現在,2部ではありますが、ドイツのプロサッカーリーグ、ブンデスリーガのチームもあります。(オリバー・カーンの故郷でもある)
州立博物館、州立美術館、歌劇場、音楽・美術大学を擁する文化都市でもあります。
カールスルーエ工科大学は、ドイツでも有数の規模を誇る大学です。
城を中心にして、32本の放射状道路が走る扇状の都市です』

そして、副市長は胸を張る。
『カールスルーエを一言でいうなら、快適な生活を保証する都市、に尽きるでしょう』

Issel博士から環境施策について説明を受ける
 環境局長のIssel博士による、カールスルーエの環境施策の歴史と現状についての説明を要約すると、次のようになる。

 カールスルーエは海抜110mに位置しているが、ドイツで最初に春が来るところといわれている。これは、幅35kmと広く明るくゆるやかなライン谷によって、西風が南風に変えられるせいだ。逆にいえば、そのためにスモッグが発生しやすかった。空気をきれいにしたいという意識は、市民の間では、かなり強かった。
 SO2(亜硫酸ガス)は1985年から1987年がピーク(0.25~0.35mg/m³)だったが、87年に連邦で有害物質排出を制限する法律ができて、激減した。(2002年は0.02 mg/m³)

 一方、NO2(二酸化窒素)には、法的規制もあまり効果はなかった。これは、とにかく、自動車の台数が増えたことに起因している。
 1950年には約10,000台だった自動車が、1970年には約80,000台、1980年には約120,000台と増え続け、2000年のデータでは167,119台となっている。これでは、どんなに車の排出ガスがきれいになっても追いつかない。
いちいち感心する3人
 そこで、市電など公共交通機関を充実させる政策に力を入れはじめた。カールスルーエには、毎朝10万人の人々が郊外から通ってくる。彼らに車ではなく電車を使ってもらうためには、市街地だけでなく、かなり遠くまでネットワークを広げる必要があった。国鉄との乗り入れは、その結果だ。
 今では、郊外からカールスルーエ市街へ通勤、通学する人の50%が電車を利用してくれている。その中には、75km離れたシュヴァルツヴァルト地方や、90kmも離れたオーデンヴァルト地方から、通っている人もいる。今、国境を越えて、フランスまで路線を延ばすことを計画中だ。
 これだけの交通政策をとっても、空気の汚れは少しずつ増えている。もしも、市電の積極的活用を見送っていたら、NO2濃度はさらに高くなっていただろう。

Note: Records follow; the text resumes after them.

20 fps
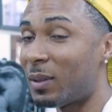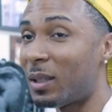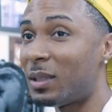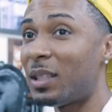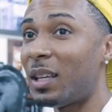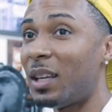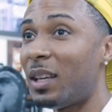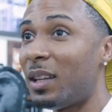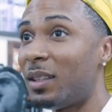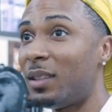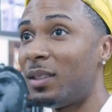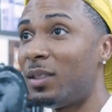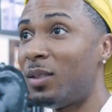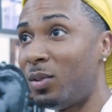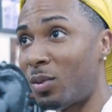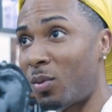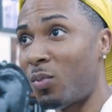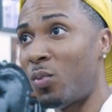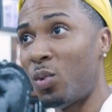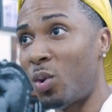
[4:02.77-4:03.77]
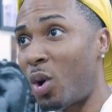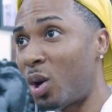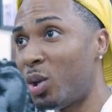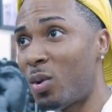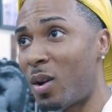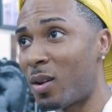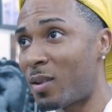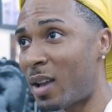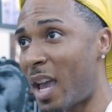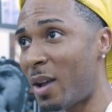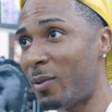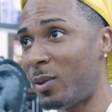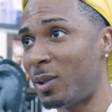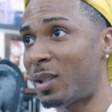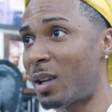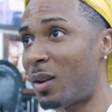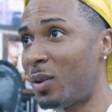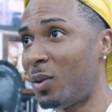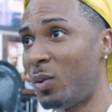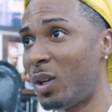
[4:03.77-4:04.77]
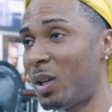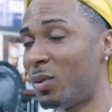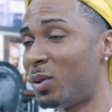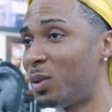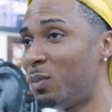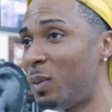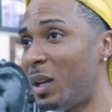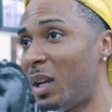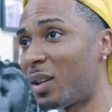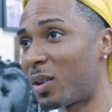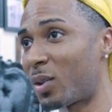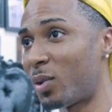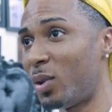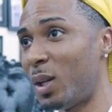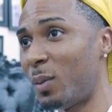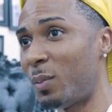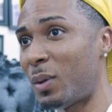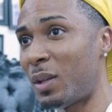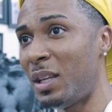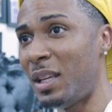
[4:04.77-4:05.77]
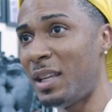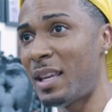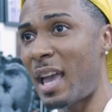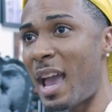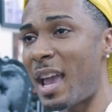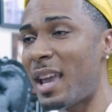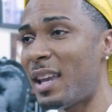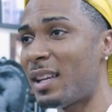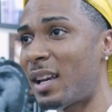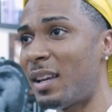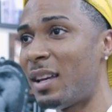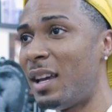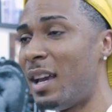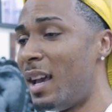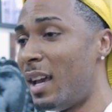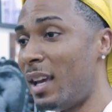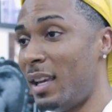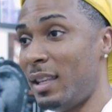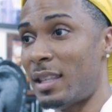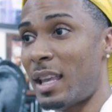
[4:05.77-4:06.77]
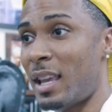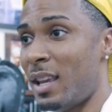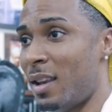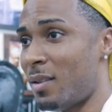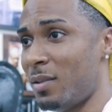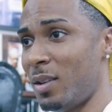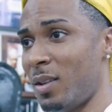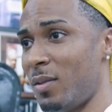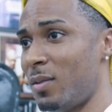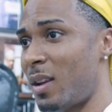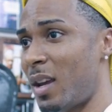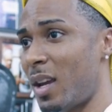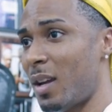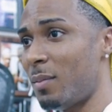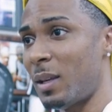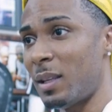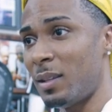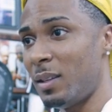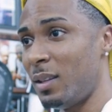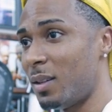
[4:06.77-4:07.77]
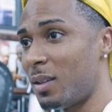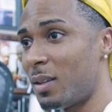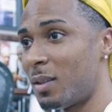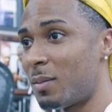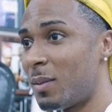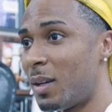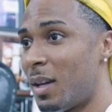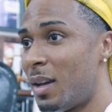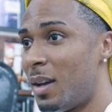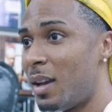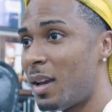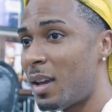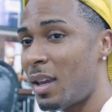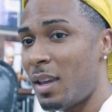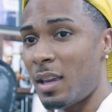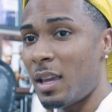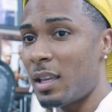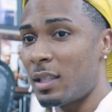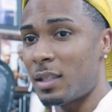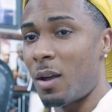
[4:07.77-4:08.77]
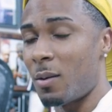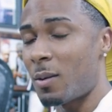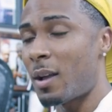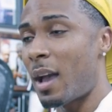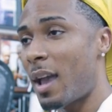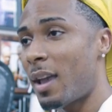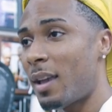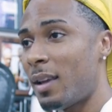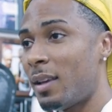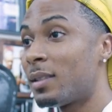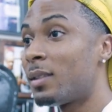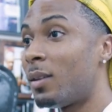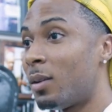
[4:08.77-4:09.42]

They said, "Are you okay with Tony Willrich being a Crip and he gay?" And he said he don't give a damn. That's him. It's okay.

 市では、自然景観保護地域を定めている。厳しいところでは、木が倒れてもそのままにしておかなくてはならない。
 市の中心部に森があり、城の庭園も、その森の一部のようになっている。樹林による自然の冷却作用で、夏は他の町と比べて涼しい。
 そんなカールスルーエでも、年々、宅地面積が増えている。1975年には市の面積の35.8%だったものが、2000年には40.2%、2010年には42.4%になるだろうと予測している。

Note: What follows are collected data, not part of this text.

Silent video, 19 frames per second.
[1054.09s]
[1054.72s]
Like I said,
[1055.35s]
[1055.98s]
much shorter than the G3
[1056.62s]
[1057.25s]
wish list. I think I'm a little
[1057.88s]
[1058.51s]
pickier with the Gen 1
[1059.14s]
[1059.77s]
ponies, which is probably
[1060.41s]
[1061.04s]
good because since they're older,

 ちなみに、連邦議会の環境部会で定めた2010年の目標は41%以下である。市の人口は268,651人(2004年)。1985年から1990年にかけて、当時の東ドイツなどからの亡命等による人口流入があり、急増したが、その後は漸増にとどまっている。
 宅地面積の拡大は、むしろ、住環境の改善や、家族構成が少人数化したことに原因があると思われる。1950年の住宅戸数は49,131戸。1戸に平均4.09人が住み、一人当たりの居住面積は約20m²だった。それが、2000年には、住宅戸数が138,753戸に。1戸に平均1.93人が住み、一人当たりの居住面積は43m²となった。